An OIG inquiry determined that the City does not currently have a comprehensive risk management program and lacks the ability to analyze claims trends across the wide variety of claim types as is recommended best practice for local governments. This is a matter of significant concern because the City spends many tens of millions of dollars annually to pay claims. Based on the limited data available, OIG estimates that in 2013 and 2014 the City paid over $457.8 million in claims—$203.1 million for workers’ compensation, $146.3 million for police misconduct and other public safety claims, $54.9 million to settle a dispute with its parking meter contractor, and $53.5 million on other claims, such as property damage or personal injury due to vehicle accidents—averaging $4.4 million per week. We have raised our concern about the City’s lack of comprehensive risk management with the Department of Finance (DOF), which concurs that “regular analysis coupled with action taken as a result of that analysis may decrease claims and the associated liability.”

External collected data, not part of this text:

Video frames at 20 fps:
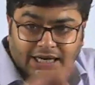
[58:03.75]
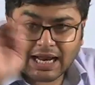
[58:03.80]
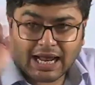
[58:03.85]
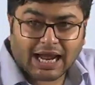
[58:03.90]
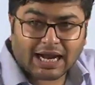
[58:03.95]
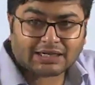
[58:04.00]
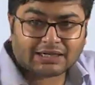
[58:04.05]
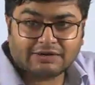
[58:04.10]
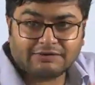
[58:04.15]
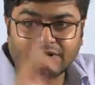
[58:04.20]

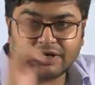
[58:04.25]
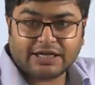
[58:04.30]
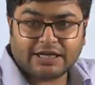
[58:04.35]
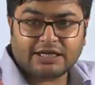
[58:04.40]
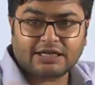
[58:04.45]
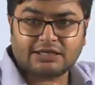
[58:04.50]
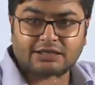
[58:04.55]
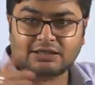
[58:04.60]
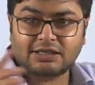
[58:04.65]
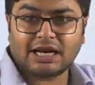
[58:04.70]
activity
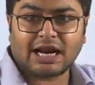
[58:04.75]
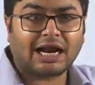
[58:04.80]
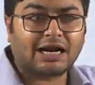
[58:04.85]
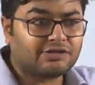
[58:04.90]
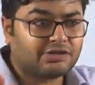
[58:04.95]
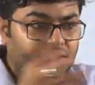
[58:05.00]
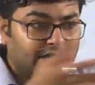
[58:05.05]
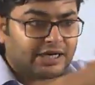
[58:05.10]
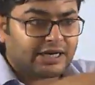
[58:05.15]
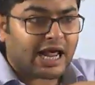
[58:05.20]
is
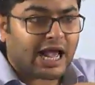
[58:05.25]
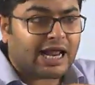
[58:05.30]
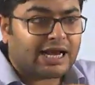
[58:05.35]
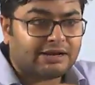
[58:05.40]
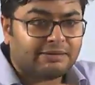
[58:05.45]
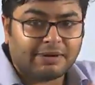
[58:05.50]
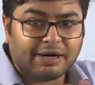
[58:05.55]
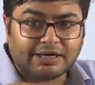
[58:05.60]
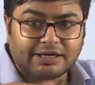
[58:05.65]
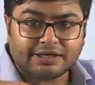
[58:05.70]
largely in
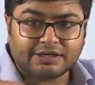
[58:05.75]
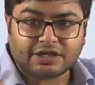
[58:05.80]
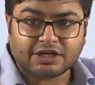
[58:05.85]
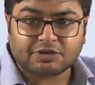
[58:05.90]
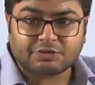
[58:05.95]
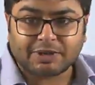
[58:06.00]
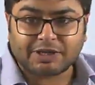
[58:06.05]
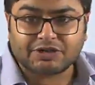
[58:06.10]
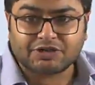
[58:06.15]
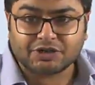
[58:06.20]
animated
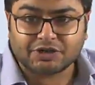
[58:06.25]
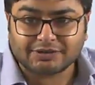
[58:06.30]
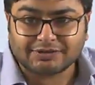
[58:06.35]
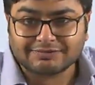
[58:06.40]
suspension.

We address this advisory to the Mayor’s Office because successful risk management depends on support and direction from the top. High-level support is also necessary because effective risk management requires coordination and cooperation across departments and direct access to all data and information needed for effective proactive claims analysis and risk management. We therefore urge the City to invest in a comprehensive approach to risk management that addresses all claim types. A successful approach will reduce the number and severity of personal injuries and property damage to the public and employees, and reduce the cost of claims, settlements, and judgments against the City.
 See page three of the memorandum from DOF to OIG dated March 15, 2016 in Appendix C.